Evaluation Of Rosenhan’s ‘Sane In Insane Places’ (1973)

Strengths:

– The investigation was carried out in hospitals with staff who were unaware of the experiment. Therefore, the study could be said to have high ecological validity.

– The hospitals used were varied (old and new, private and public), allowing for generalisation. This is further supported through the use of the twelve hospitals which were involved in the study.

– The pseudo-patients admitted themselves under a different name, meaning that their identities were protected. Ethically-speaking, this is a strength, as the individuals do not need to associate themselves with the label that was attached to them as a result of being admitted.

Participant Observation – the pseudo-patients were able to experience the ward from a patient’s perspective, whilst also maintaining some degree of objectivity.

– Doctors are likely to err on the side of caution, meaning that they are more likely to admit a patient who is ‘healthy’ if they are not sure – the ‘better to be safe than sorry’ principle.

Weaknesses:

– The hospital staff and patients were deceived. They did not have the decision to withdraw from the experiment or give their consent. Therefore, the study could be seen to be unethical.

– Rosenhan may have been too hard on psychiatric hospitals as the pseudo-patients were simulating symptoms of schizophrenia. They were merely following the guidelines of the DSM.

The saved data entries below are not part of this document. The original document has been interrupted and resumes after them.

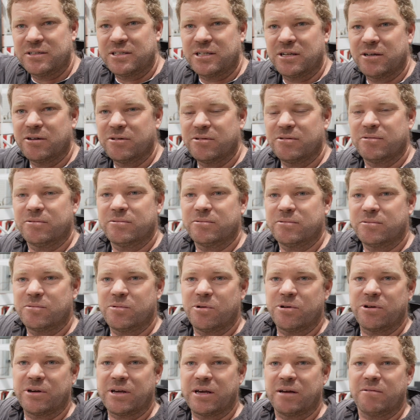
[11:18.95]
so we'll
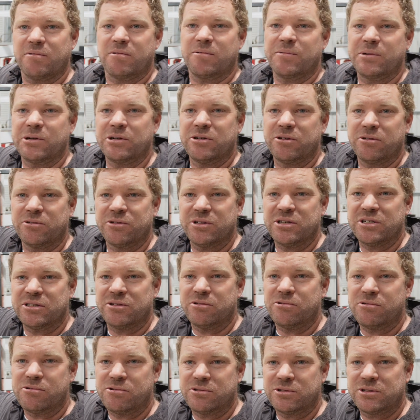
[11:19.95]
work out what we're going to do on these
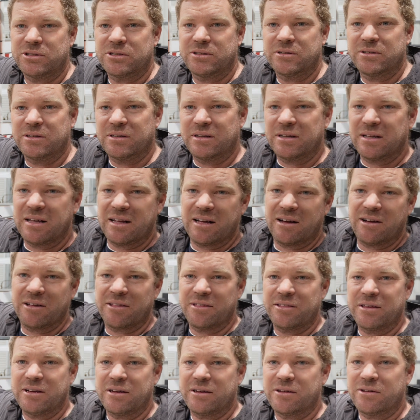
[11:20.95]
doors. I
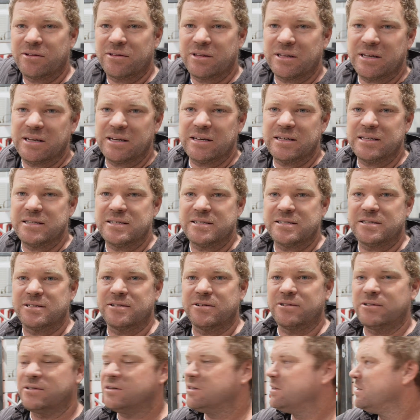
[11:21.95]
think the
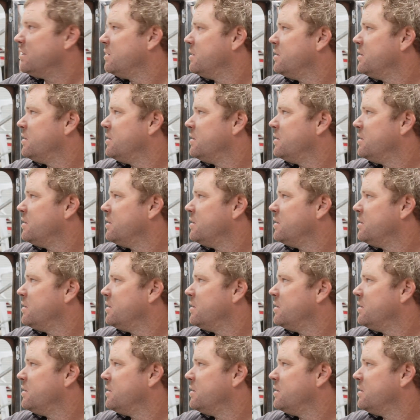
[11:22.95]
inside,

– An older classification was used – at the time, DSM-II was in use. The introduction on the DSM-III in 1980’s helped to eliminate unreliability. This meant that psychiatrists were less likely to make errors.

Criticisms:

Validity:

Seymour Ketty (1974) criticised Rosenhan’s deception from a validity perspective, saying: “If I were to drink a quart of blood and, concealing what I had done, had come to the emergency room of any hospital vomiting blood, the behaviour of the staff would be quite predictable.” Ketty’s point was that psychiatrists will hardly expect someone to carry out deception in order to be admitted to a psychiatric hospital.

Reliability:

Robert Spitzer (1976) notes that the diagnosis, ‘Schizophrenia-in-Remission’, is extremely rare. He examined the records of 12 other American hospitals and found that in 11 cases, ‘S-I-R’ was either never used or used only for a handful of patients each year. Therefore, Spitzer claims that psychiatrists’ discharge diagnosis was due to how the pseudo-patients behaved, not because they couldn’t tell they were normal.